Greece’s largest electricity provider, Public Power Corporation S.A., is majority-owned by the government. Serving 7.5 million customers, the company provides energy to four-fifths of the country’s population through a mix of coal, natural gas and oil power plants, in addition to hydroelectric and other renewable sources.

HRADF also owns the South Kavala natural gas field and is exploring new opportunities to exploit resources there. The Greek energy minister last year announced plans for a tender on a natural gas storage facility. Greece’s natural gas importer and distributor, DEPA, is 65 percent government-held, so could be auctioned as well.

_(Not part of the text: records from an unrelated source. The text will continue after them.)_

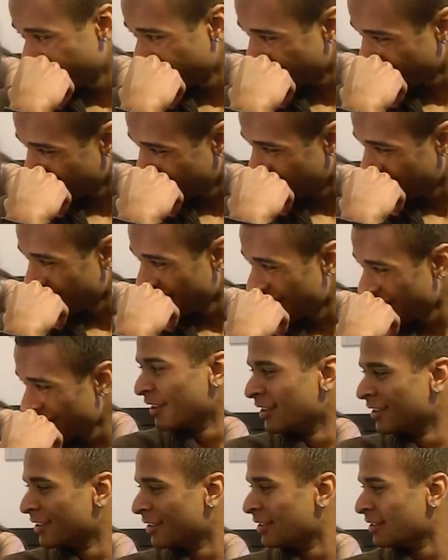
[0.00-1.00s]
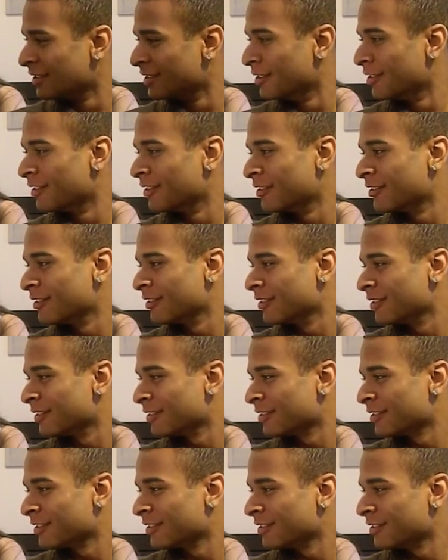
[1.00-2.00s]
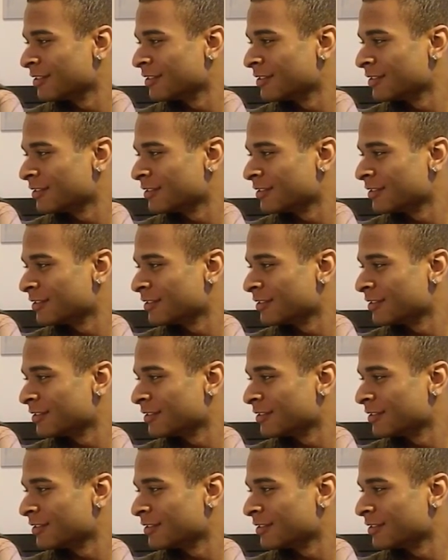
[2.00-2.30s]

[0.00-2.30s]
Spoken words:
The person shown says nothing.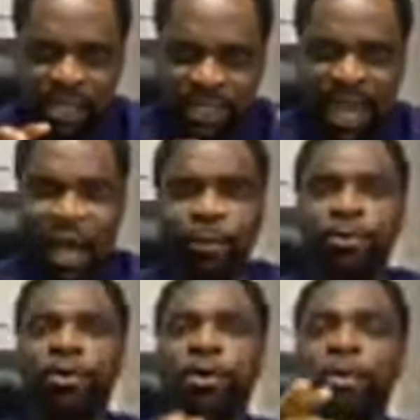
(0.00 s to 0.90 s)

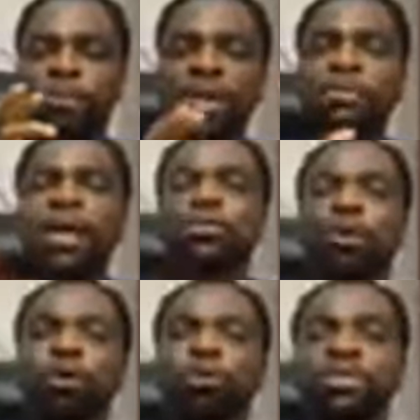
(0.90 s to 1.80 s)
Now, payment
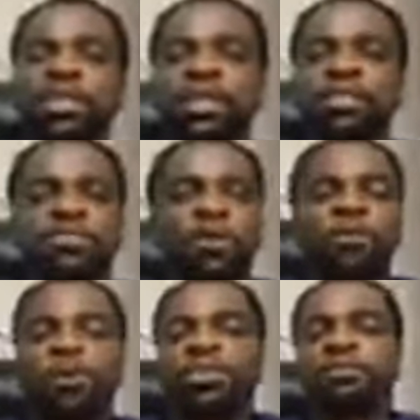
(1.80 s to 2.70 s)
hold is
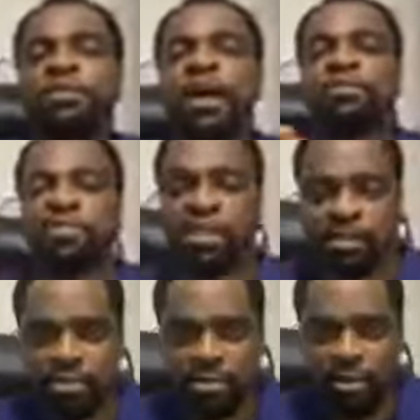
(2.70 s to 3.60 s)
for 45
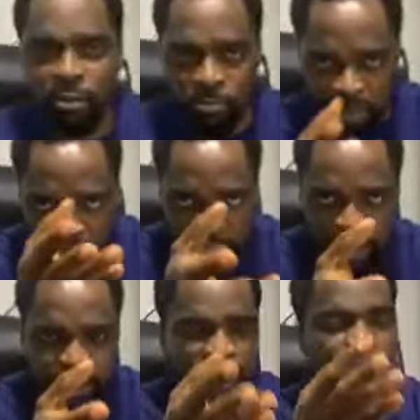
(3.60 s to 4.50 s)
days,
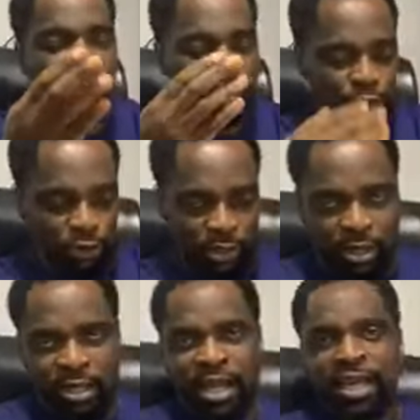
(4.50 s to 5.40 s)
meaning,
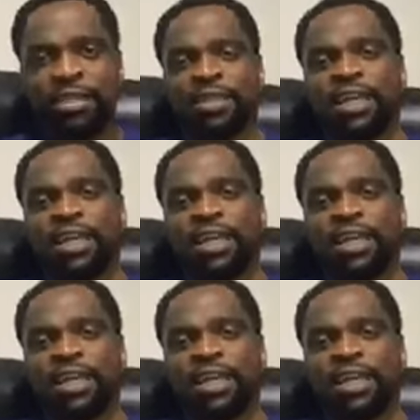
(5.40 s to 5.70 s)
like I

Hellenic Petroleum operates three oil refineries, covering two-thirds of the country’s capacity. More than 35 percent of that company is owned by the Greek government.

Athens water company

Listed on the Athens stock exchange, the Athens Water Supply and Sewerage Company S.A. (EYDAP) provides water and sewer services for the whole Attica region around the Greek capital. The government could sell its 61 percent share of the company, as well as its 74 percent share of the Thessaloniki water utility.

Transportation sector

More than 400 miles of roads in the Egnatia Odos Motorway could be sold to the highest bidder, along with TRAINOSE, which is involved in both railroad and bus transport. The company maintains existing infrastructure and develops new services. Additionally, the government hopes to privatize a new firm, ROSCO, which fixes Greek trains.

Hellenic Post

The postal provider, known as ELTA, is another state-owned firm that could be privatized. With more than 12,000 employees, the public courier looks to be sold off with the help of financial advisers at Lazard Freres and PricewaterhouseCoopers.